The breakthrough involves advancements in connecting prosthetic hands directly to the nervous system, allowing users to control them using their thoughts, providing more natural and precise movement.
2.How does neural control of prosthetic hands work?
Neural control involves electrodes placed in or near the nerves or muscles. These electrodes pick up signals from the brain, translating them into commands that control the prosthetic hand’s movements.
3.What makes this new technology different from previous prosthetics?
Traditional prosthetics often rely on mechanical or muscle-based systems, offering limited control.
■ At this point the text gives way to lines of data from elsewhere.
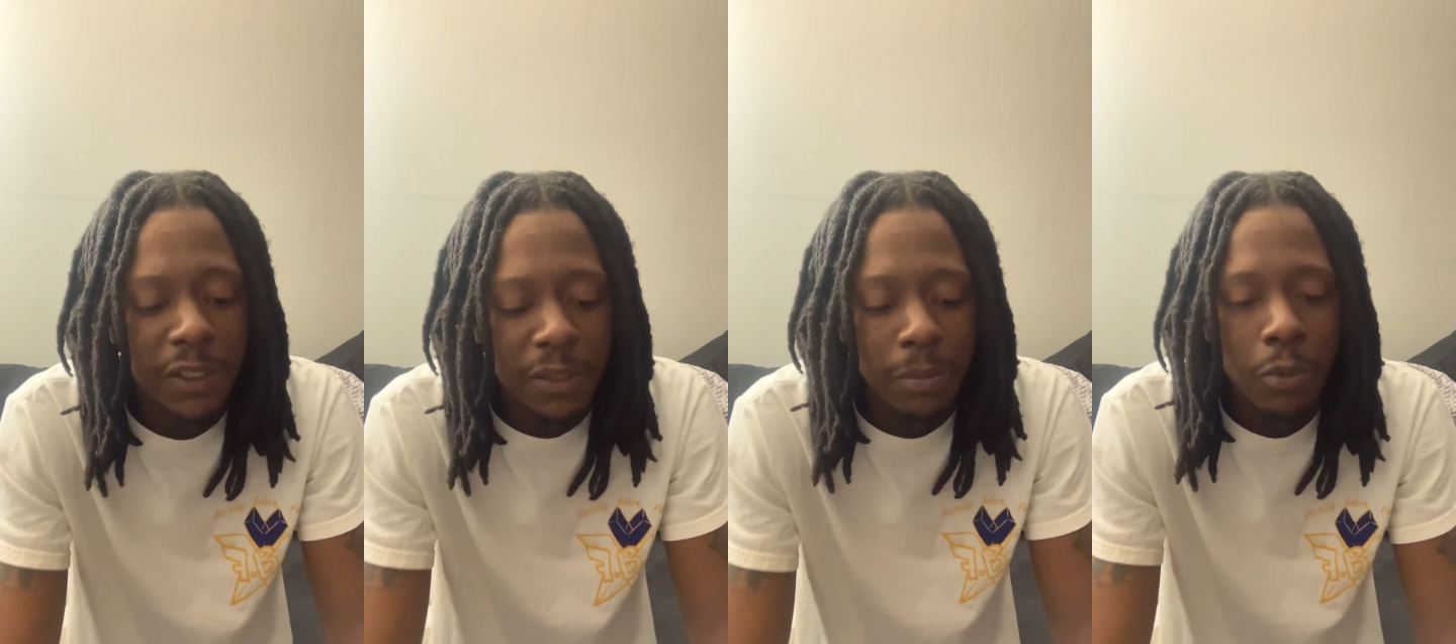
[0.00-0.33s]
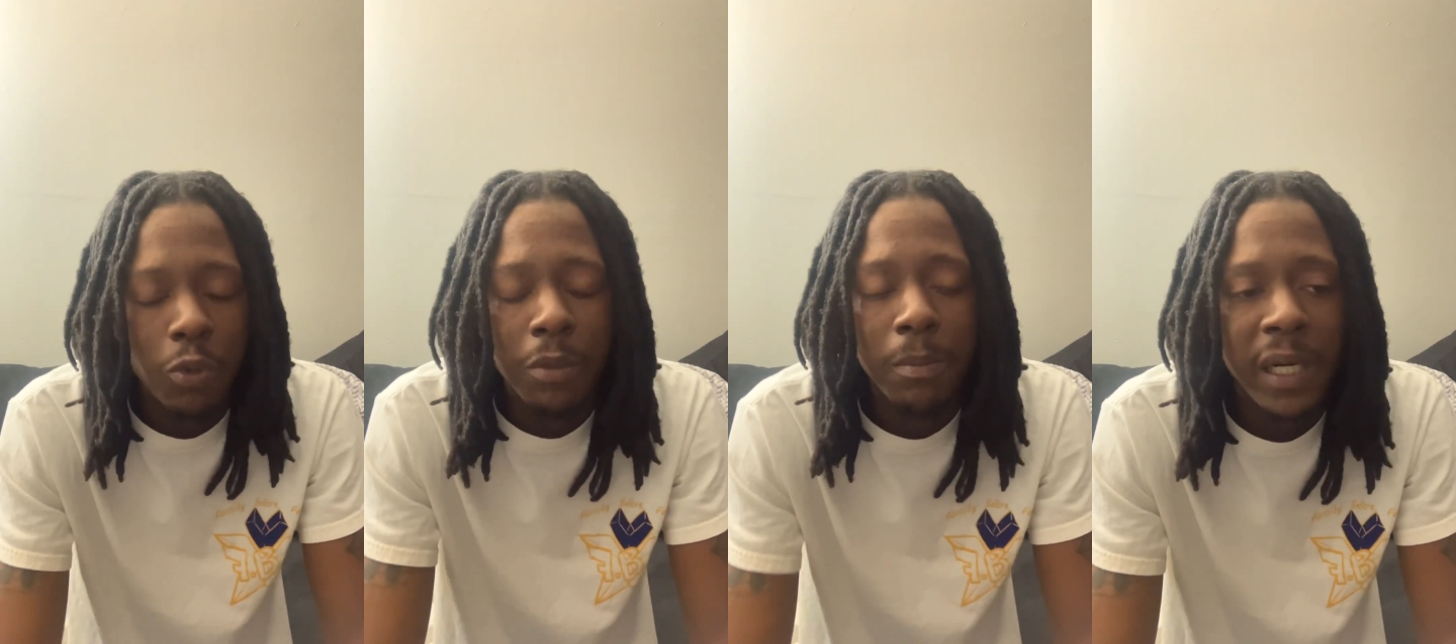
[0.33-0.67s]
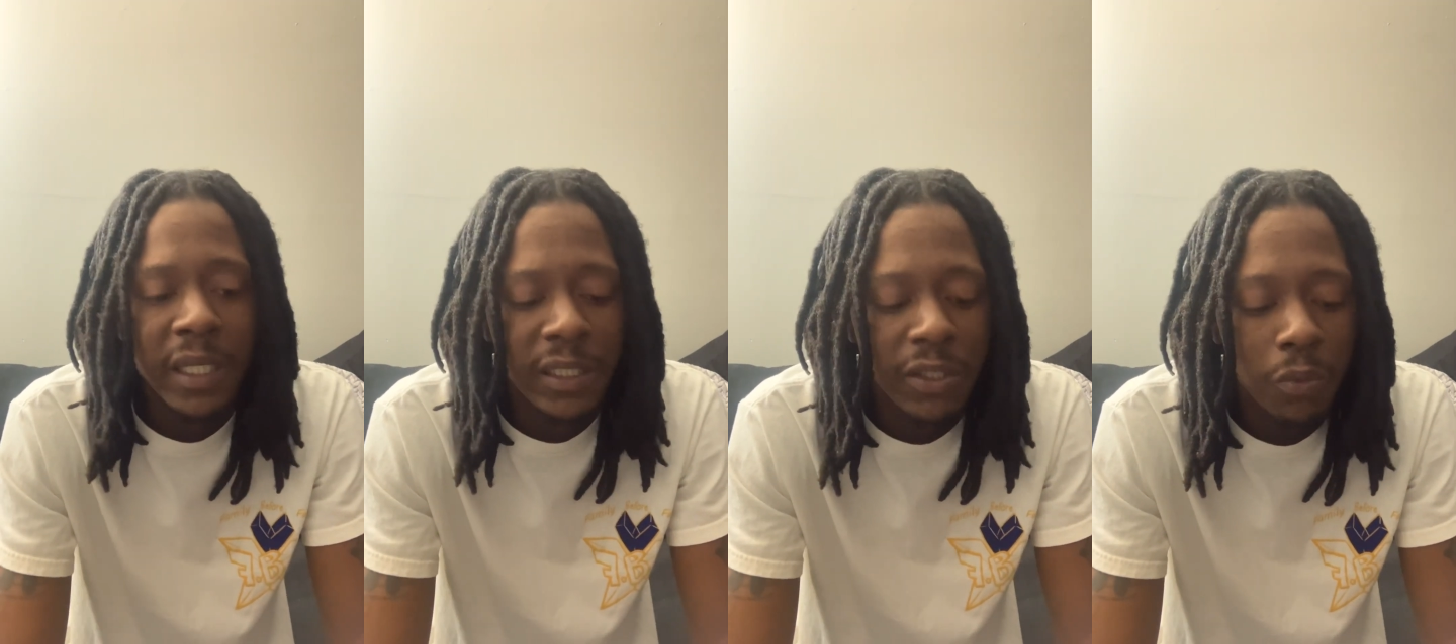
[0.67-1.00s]
It's more
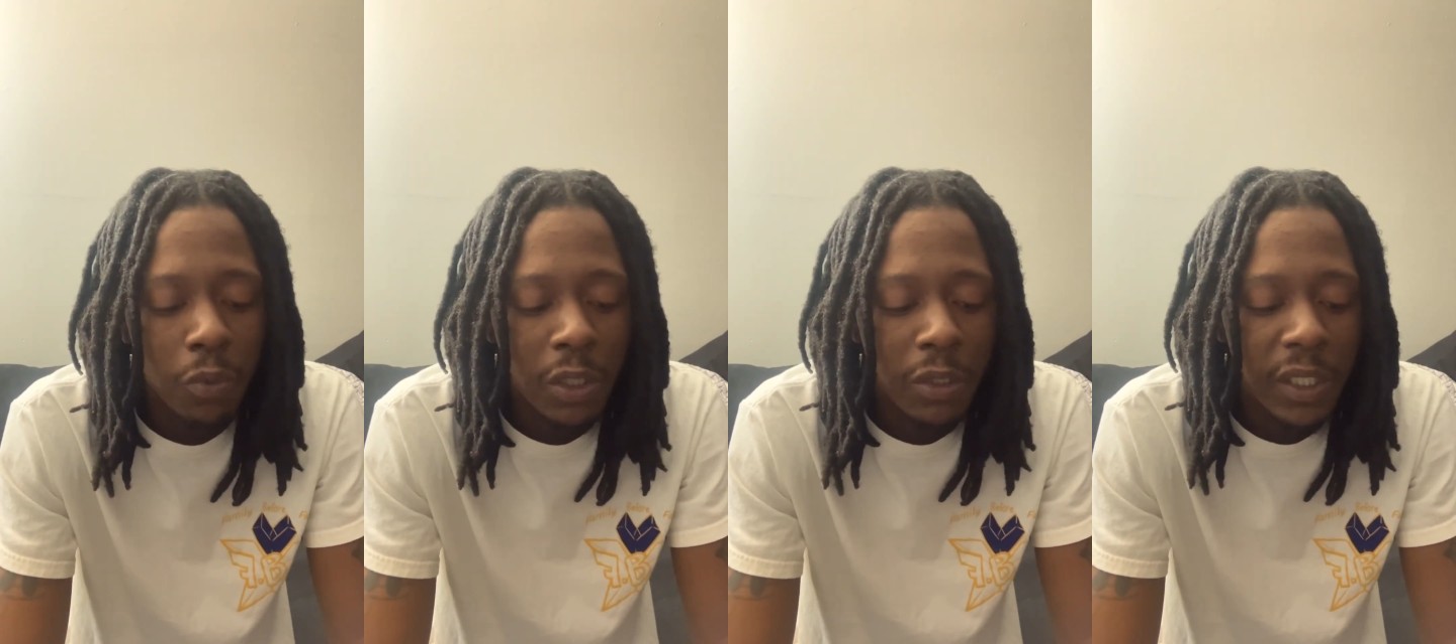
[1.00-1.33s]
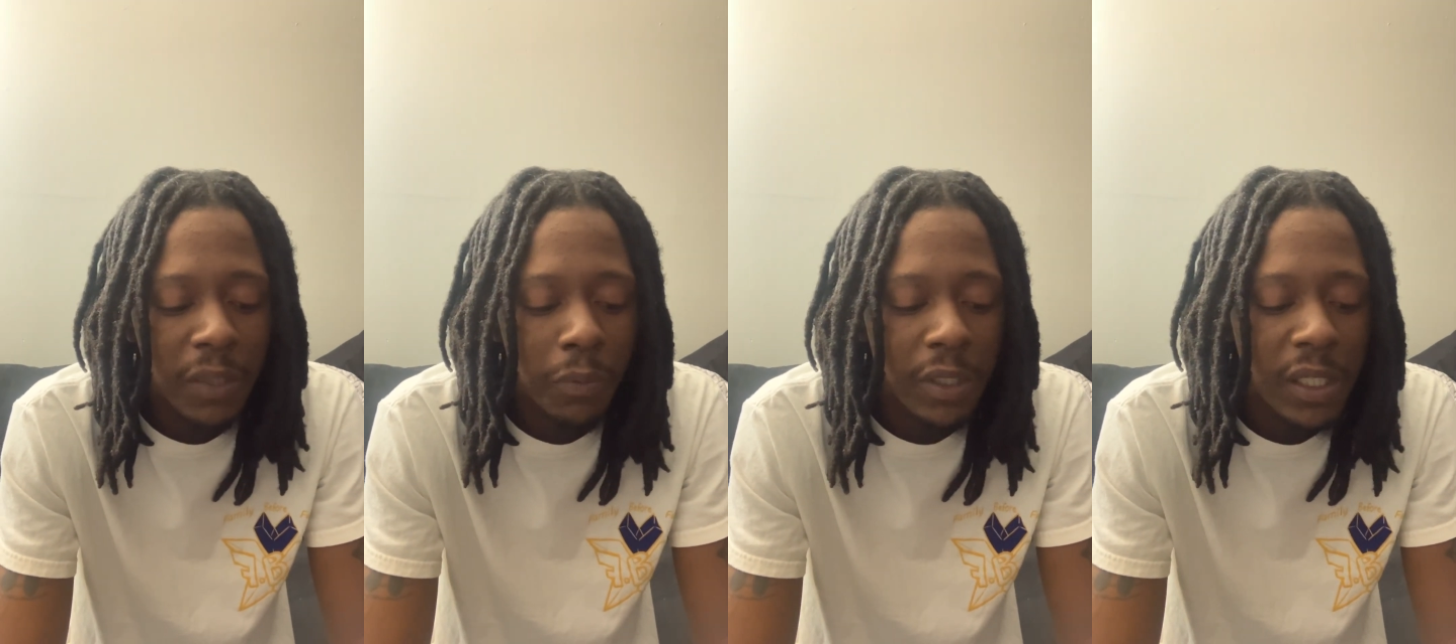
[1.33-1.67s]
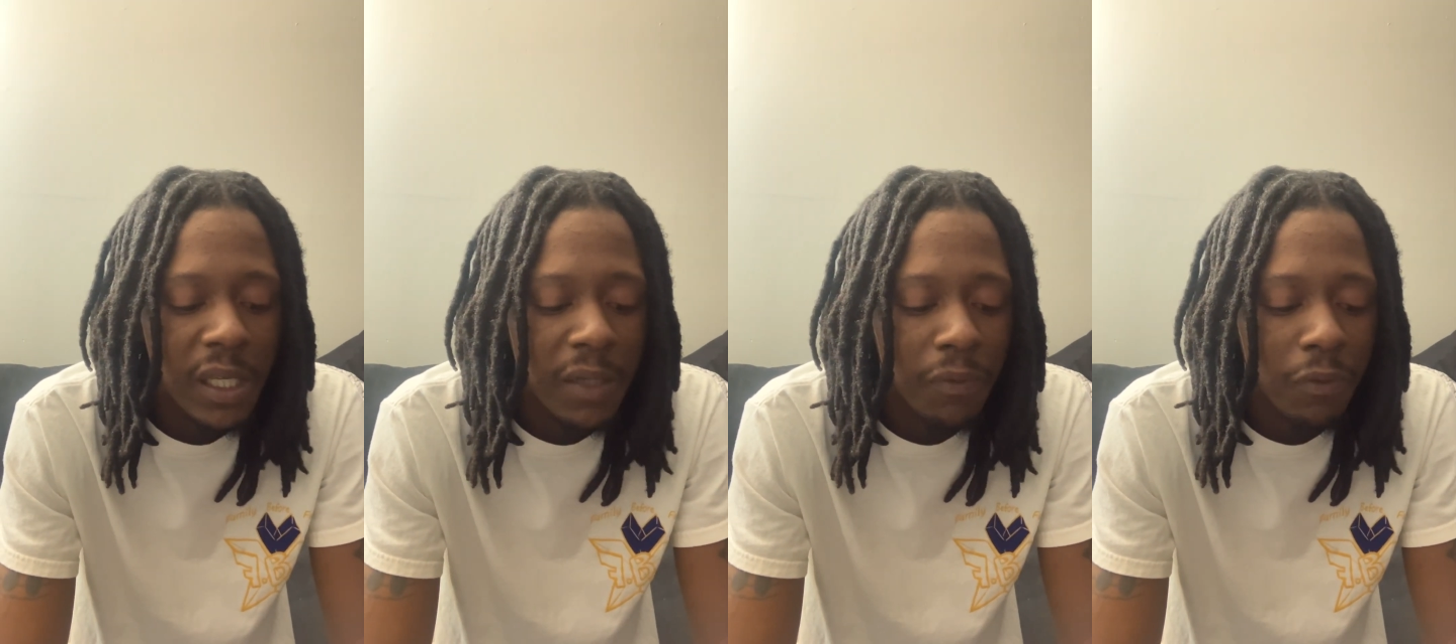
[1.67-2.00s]
bodies of work that we
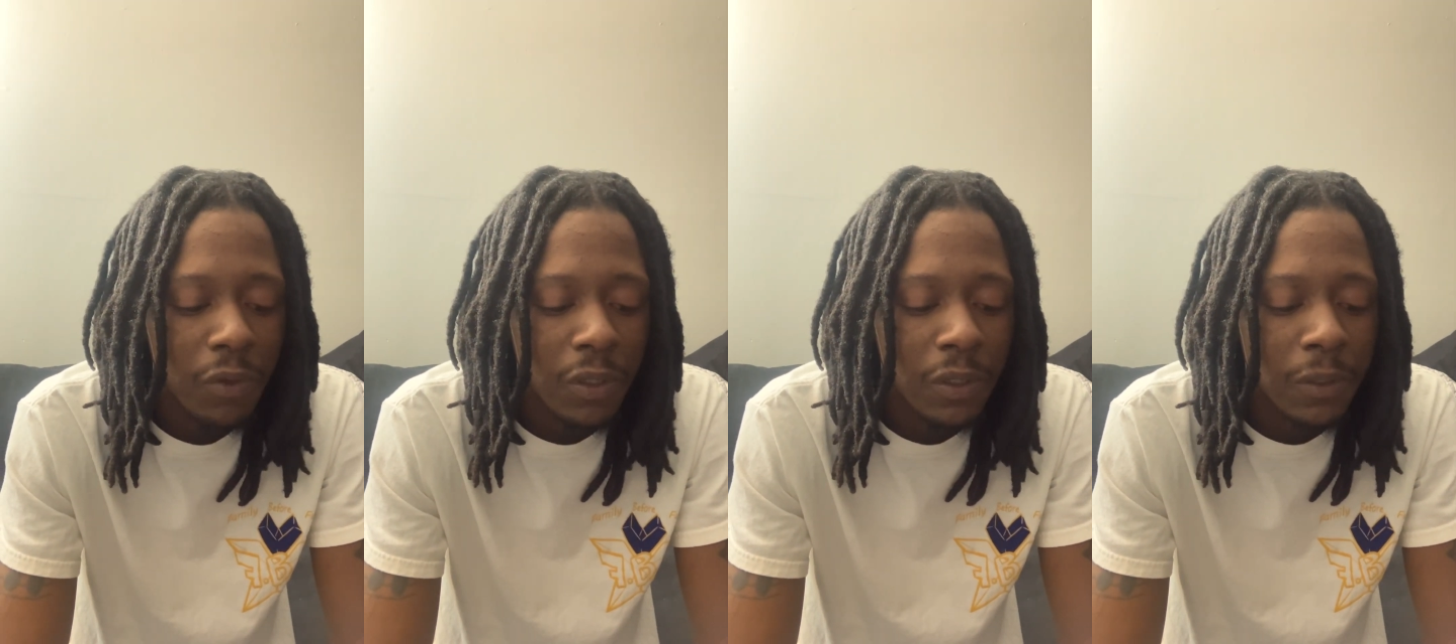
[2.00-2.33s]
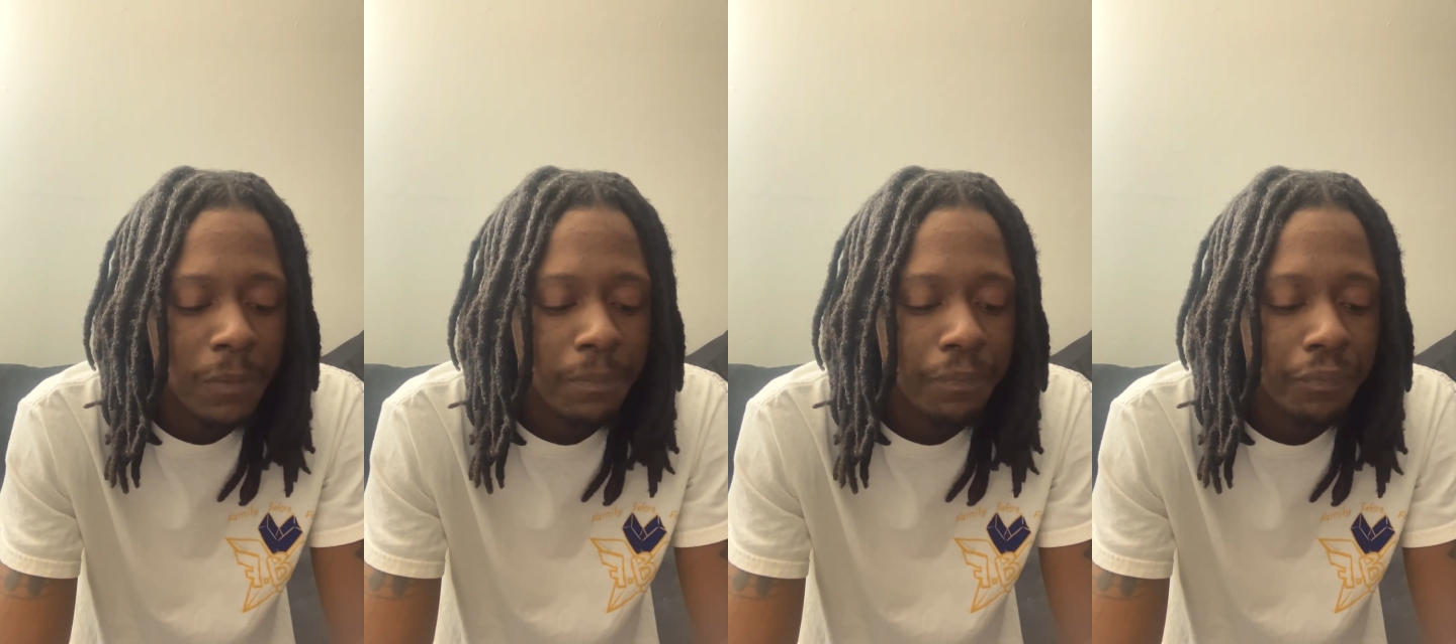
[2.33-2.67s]
get from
The new neural interface allows for more intuitive and complex movements, including finer motor control and sensory feedback.
4.Can users feel sensations through the prosthetic hand?
Yes, some versions of this technology incorporate sensory feedback, enabling users to experience a sense of touch or pressure through the prosthetic, enhancing usability and immersion.
5.Who can benefit from this new technology?
Individuals who have lost limbs due to injury, illness, or congenital conditions can benefit, especially those seeking a more lifelike prosthetic experience with better control and functionality.
6.What challenges remain in neural-controlled prosthetic development?
Challenges include improving long-term reliability of neural interfaces, reducing risks of infection from implanted electrodes, and ensuring the prosthetics work smoothly in daily, real-world conditions.
7.When will neural-controlled prosthetic hands be widely available?
While promising, widespread availability may take several years. Researchers are still refining the technology, conducting clinical trials, and working on making it affordable and accessible.